Le vieux Félix
Demain, Félix fêtera ses quatre-vingt-dix-neuf ans. Ses deux fils, des jumeaux veufs et sans enfants, passeront lui tenir compagnie une heure ou deux avec une bouteille de mousseux et des boudoirs achetés à la supérette du coin le matin même. Ils trinqueront à la vie, oublieront l’espace d’un tintement de verres en pyrex la Camarde assoiffée rôdant au-dessus de leurs crânes dégarnis.
Il se considère chanceux, le Félix ; en dépit de son grand âge, il peut encore se permettre de rester à demeure, se débrouiller seul, ou presque – pas comme son ami Augustin, abandonné par les siens depuis cinq ans dans un mouroir à trois mille euros par mois où il crève d’ennui, de faim et de manque d’affection.
Christelle, son aide-ménagère, se charge chaque matin de son ménage, de ses courses et lui réchauffe les repas du midi livrés par le service d’aide à domicile de sa commune. Le soir, Félix se contente d’une soupe passée au micro-ondes, avant de s’installer dans son antique fauteuil en velours bordeaux, face à la télé.
Ce fauteuil représente beaucoup pour lui.

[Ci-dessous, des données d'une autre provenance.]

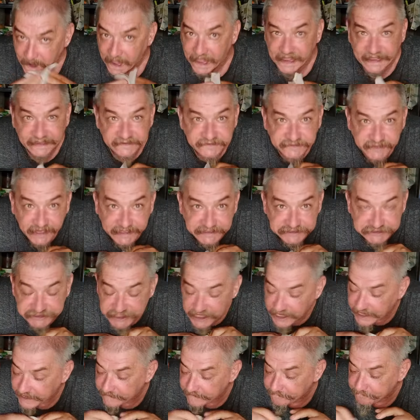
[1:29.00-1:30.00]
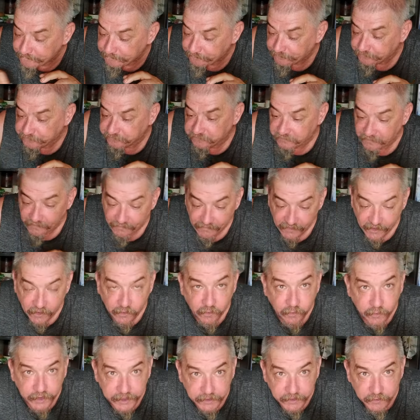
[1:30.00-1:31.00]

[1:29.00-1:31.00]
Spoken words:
It's lunchtime. WeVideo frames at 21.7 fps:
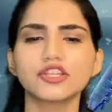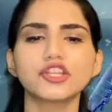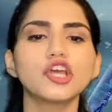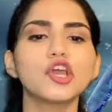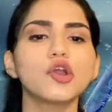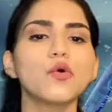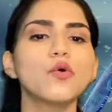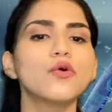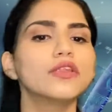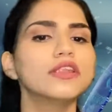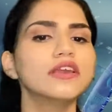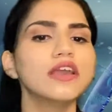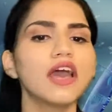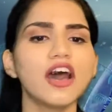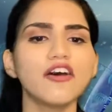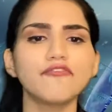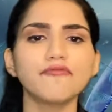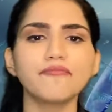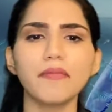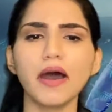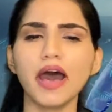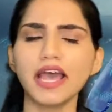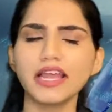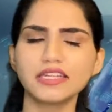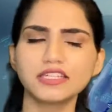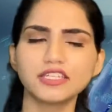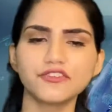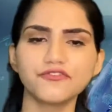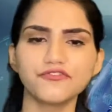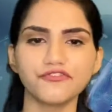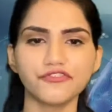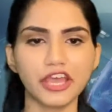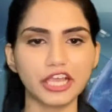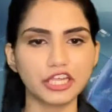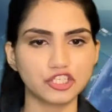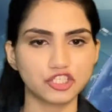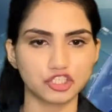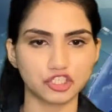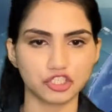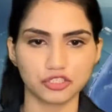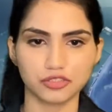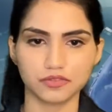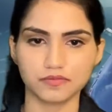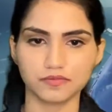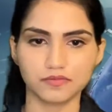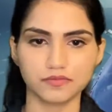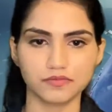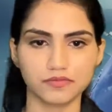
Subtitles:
they only have mild infection.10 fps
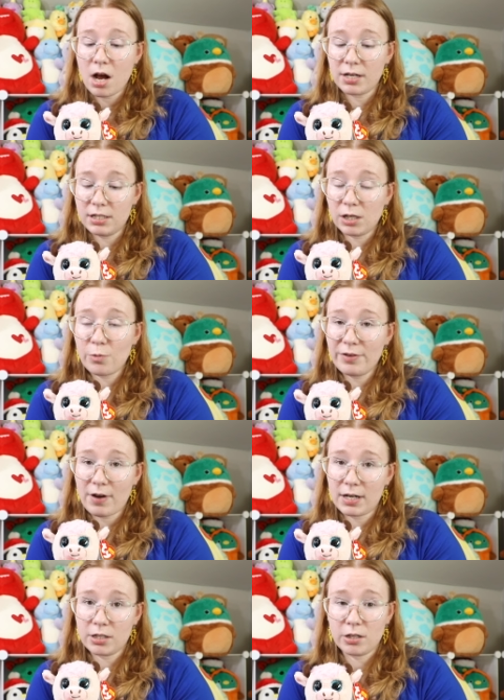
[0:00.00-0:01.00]
Until we
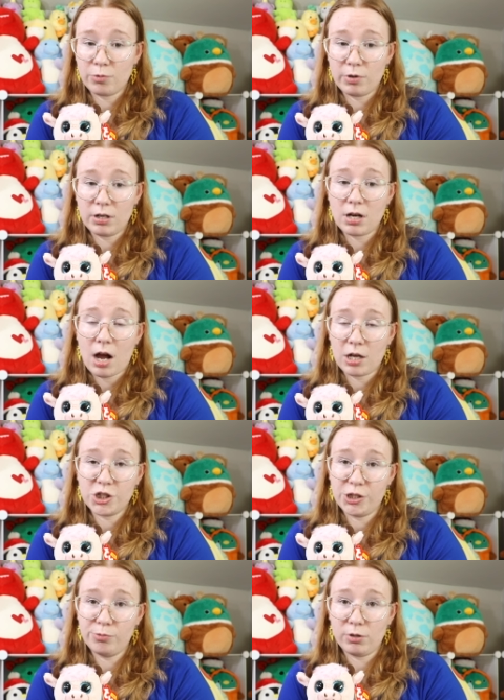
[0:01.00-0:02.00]
find a good one,
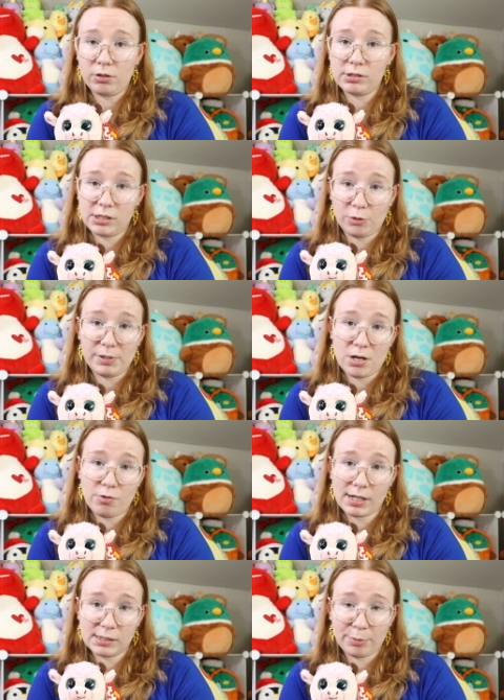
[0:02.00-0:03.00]
she will still be
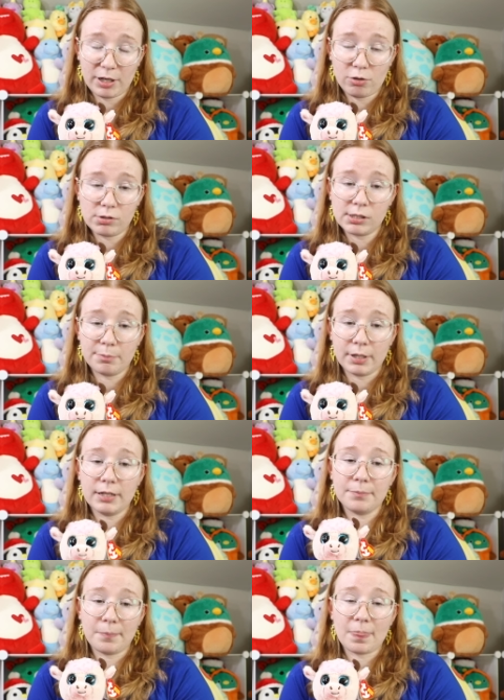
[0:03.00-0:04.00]
known as Sprinkles,
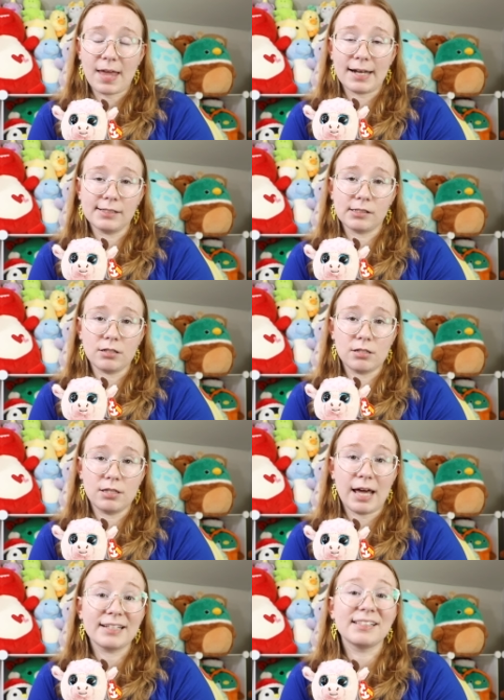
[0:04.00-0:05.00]
but that is
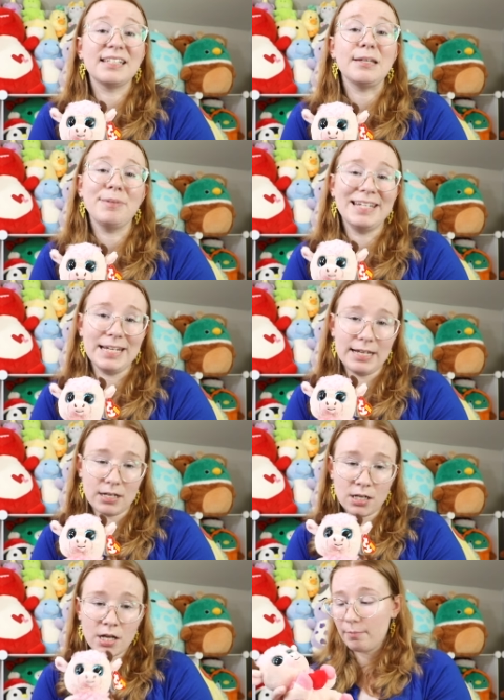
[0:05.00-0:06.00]
that is T B D.
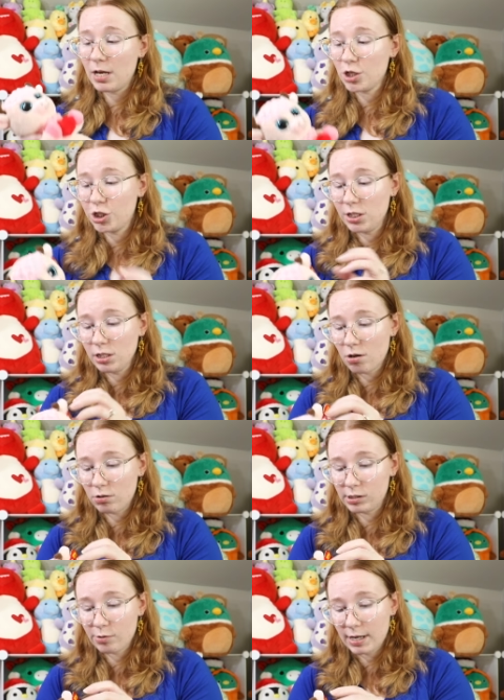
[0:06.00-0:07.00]
And she
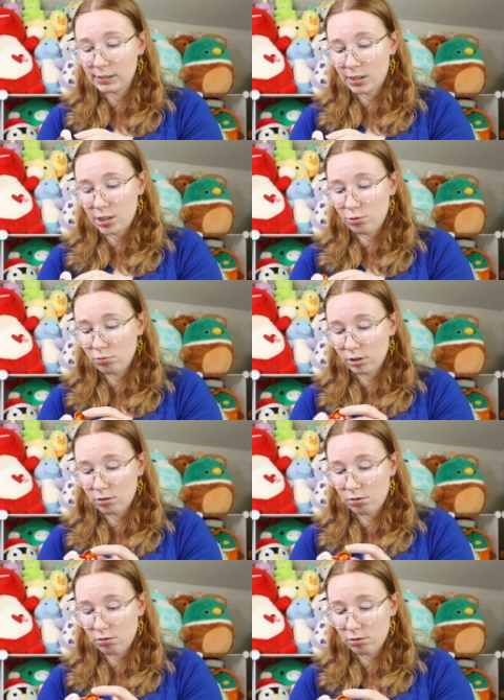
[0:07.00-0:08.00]
also has a cute
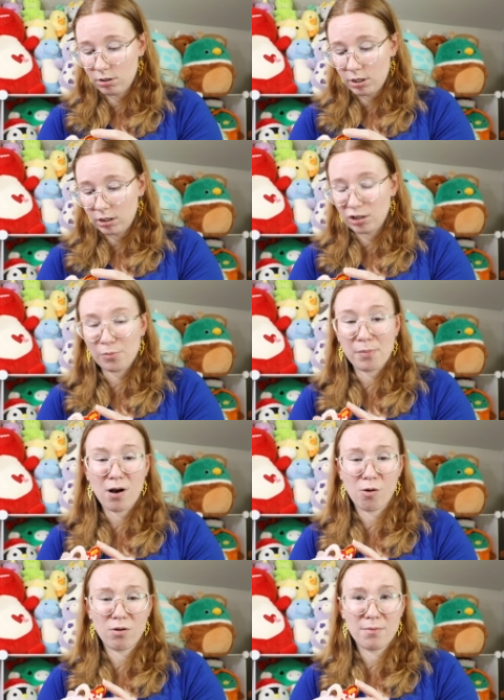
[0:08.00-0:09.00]
little little
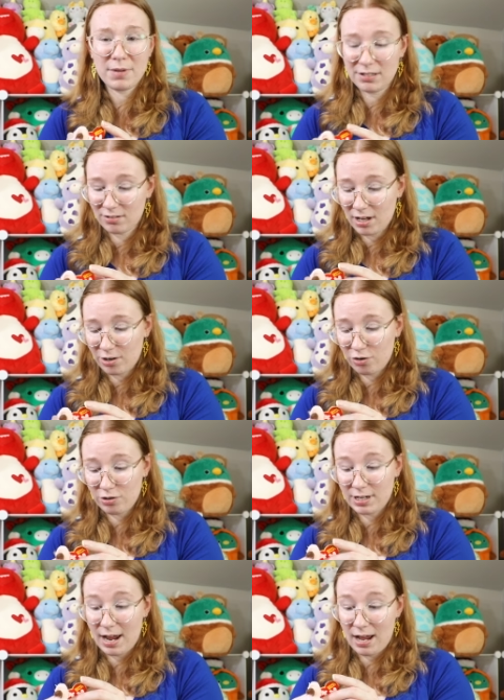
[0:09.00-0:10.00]
poem inside of her
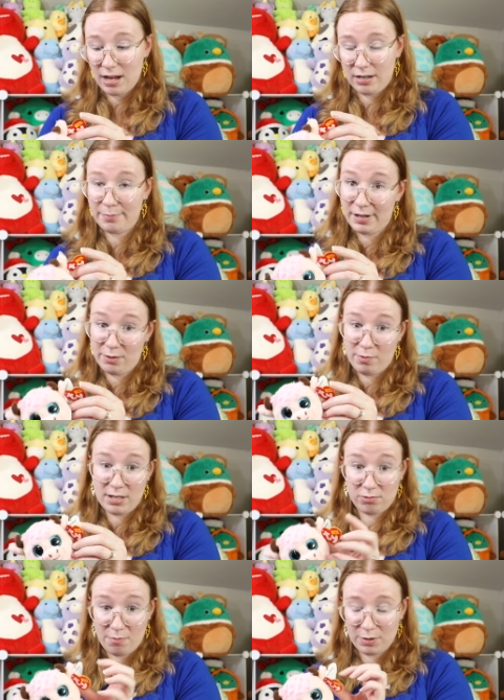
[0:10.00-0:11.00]
tag, by the way,
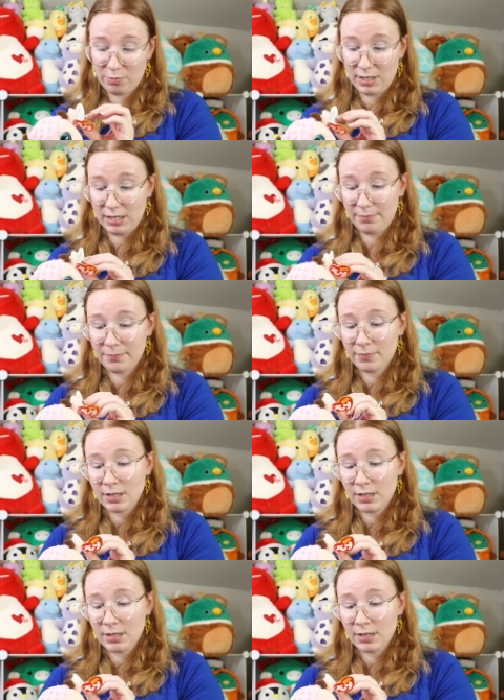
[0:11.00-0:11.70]
so I'm going to read it.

C’est celui dans lequel sa tendre Jeannine a rendu son dernier souffle en 1981, le 10 mai, à 20 h 02 précises, juste après l’annonce de l’élection de Mitterrand.
Personne ne saurait affirmer si l’arrivée à l’Élysée du patron des socialistes fut l’élément déclencheur de son arrêt cardiaque. Il n’empêche que depuis, la détestation de Félix pour les politiques, hommes ou femmes, de gauche comme de droite, n’a cessé de s’amplifier. D’ailleurs, jamais de sa vie il n’a glissé le moindre bulletin dans une urne électorale car, prétend-il, ne pas voter est l’acte politique le plus utile et le plus réfléchi.
De la Troisième à la Cinquième République, le bientôt centenaire en a vu défiler des chefs d’État. Lui-même est né sous Gaston Doumergue et Vincent Auriol dirigeait la France lorsqu’il a rencontré sa future femme, en 1938. Et le vieux Félix le clame à la moindre occasion : les présidents lancent des promesses dont il ne reste jamais rien sinon toujours davantage de précarité et de méfiance.
L’un d’eux a tué sa Jeannine, son épouse si jolie ; Félix en a la certitude, c’est Mitterrand le responsable. Le choc reçu à la nouvelle de sa victoire a eu raison du cœur d’or de sa bien-aimée.
Le 8 janvier 1996, Félix savourait son plaisir, Tonton rendait enfin l’âme, si tant est que ce social-traître en eût possédé une. Assister aux obsèques nationales de chacun de ces élus, des guignols déguisés en pingouin, et voir leur cercueil en chêne haut de gamme et poignées dorées enseveli six pieds sous terre, voilà ce qu’il désire. Trois décennies qu’il attend que tous cassent leur pipe, c’est long et Félix a peu de temps devant lui.
En ce dimanche, Christelle ne travaille pas, alors le vieil homme s’arrange avec ce qui traîne dans le placard à provisions. Enfoncé dans son fauteuil, il va grignoter quelques gâteaux secs en guise de dessert et se boire un pichet de vin devant son téléviseur.
14 degrés à peine sur Toulouse et ciel couvert pour le lendemain, prévoit la présentatrice météo. Ce n’est pas folichon pour un milieu de printemps, on ne croirait pas que la planète se réchauffe.
La musique de générique du journal d’informations retentit ; air tragique de fin du monde.
Un présentateur en costume et cravate bleu marine salue Félix, comme chaque soir.
« Les Français s’impatientent ; oui, les Français veulent connaître le verdict des urnes. » annonce-t-il, espérant ainsi instaurer un suspense insoutenable auprès des téléspectateurs.
À 20 heures pile, le visage du nouveau président élu apparaît en gros plan. Félix, le regard braqué sur son écran, est soudain pris d’une violente quinte de toux et de hoquets intenses. En proie à de brusques convulsions, son corps s’agite, de plus en plus. Coincées au fond de sa gorge, les miettes de son Petit Beurre lui coupent la respiration. Il étouffe ! Les yeux écarquillés, il suffoque puis expire dans un ultime râle libérateur.
Nous sommes le dimanche 25 avril 2027, il est 20 h 02.
Demain, le vieux Félix ne fêtera pas ses quatre-vingt-dix-neuf ans.